[Collected data]

>>>>

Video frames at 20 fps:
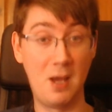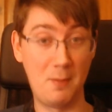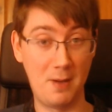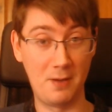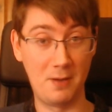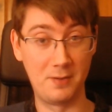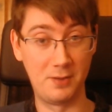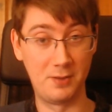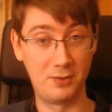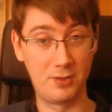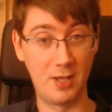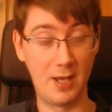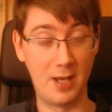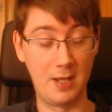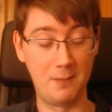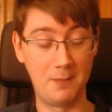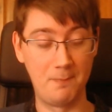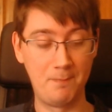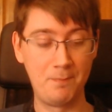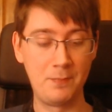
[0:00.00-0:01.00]
this game.
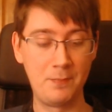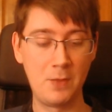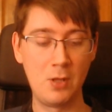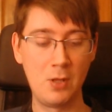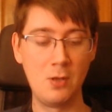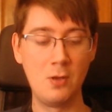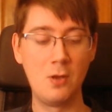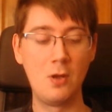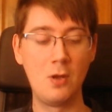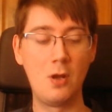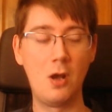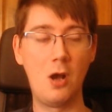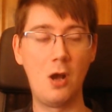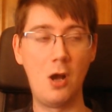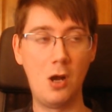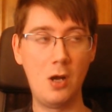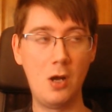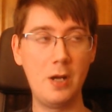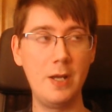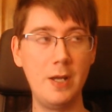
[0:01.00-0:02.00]

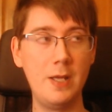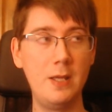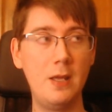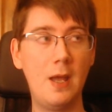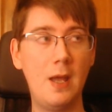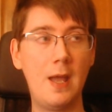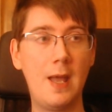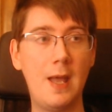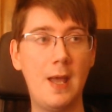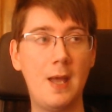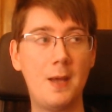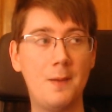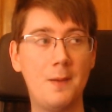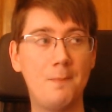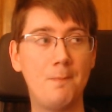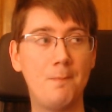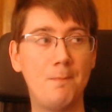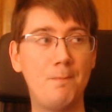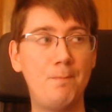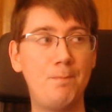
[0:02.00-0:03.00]
I am
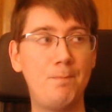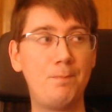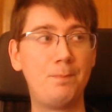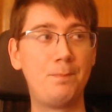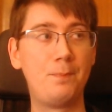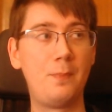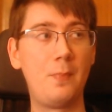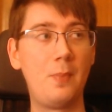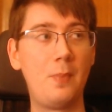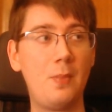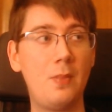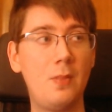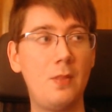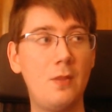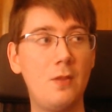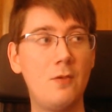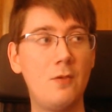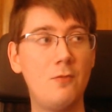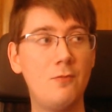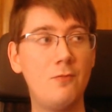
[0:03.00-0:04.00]

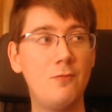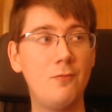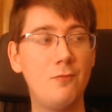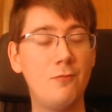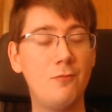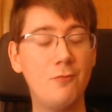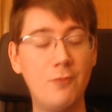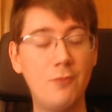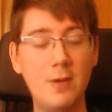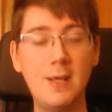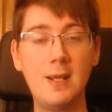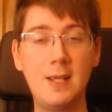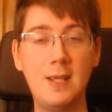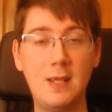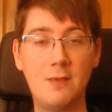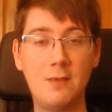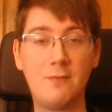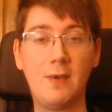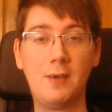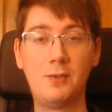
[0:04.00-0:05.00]
really
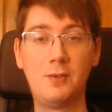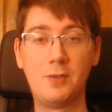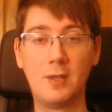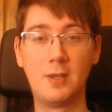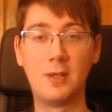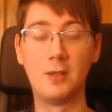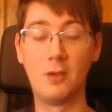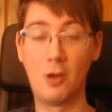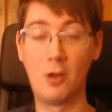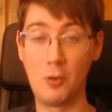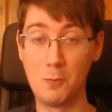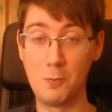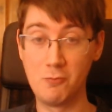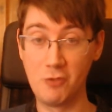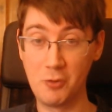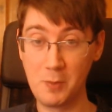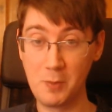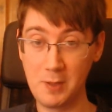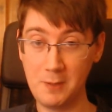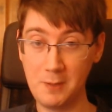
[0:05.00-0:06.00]
invested in
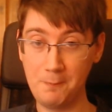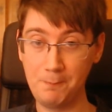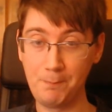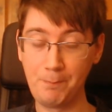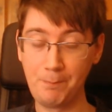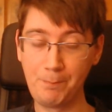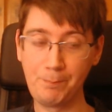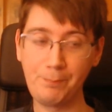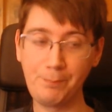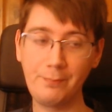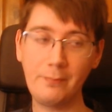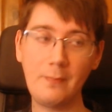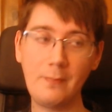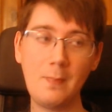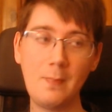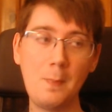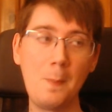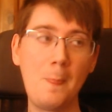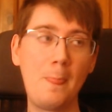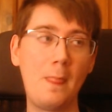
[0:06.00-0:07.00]
homebrewing,
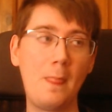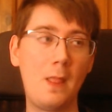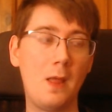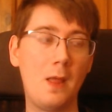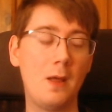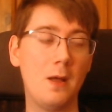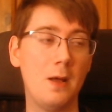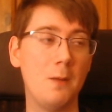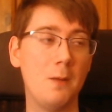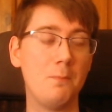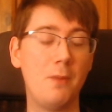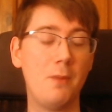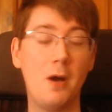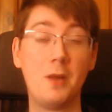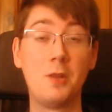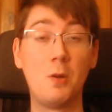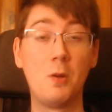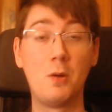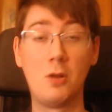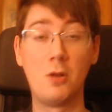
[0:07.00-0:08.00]
but I know a
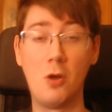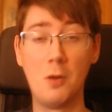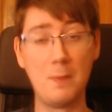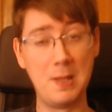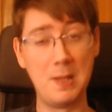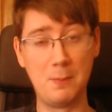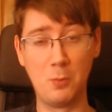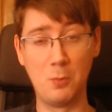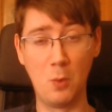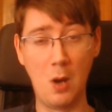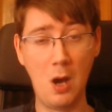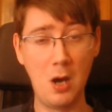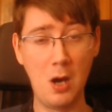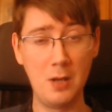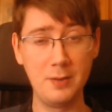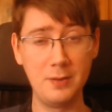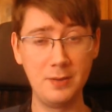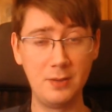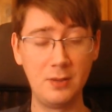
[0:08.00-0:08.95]
lot of people aren't,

<<<<

• **TASK GOAL**
If pictures appear in the data, omit them and copy all other parts exactly.

• **TASK RESULT**
Video frames at 20 fps:
[0:00.00-0:01.00]
this game.
[0:01.00-0:02.00]

[0:02.00-0:03.00]
I am
[0:03.00-0:04.00]

[0:04.00-0:05.00]
really
[0:05.00-0:06.00]
invested in
[0:06.00-0:07.00]
homebrewing,
[0:07.00-0:08.00]
but I know a
[0:08.00-0:08.95]
lot of people aren't,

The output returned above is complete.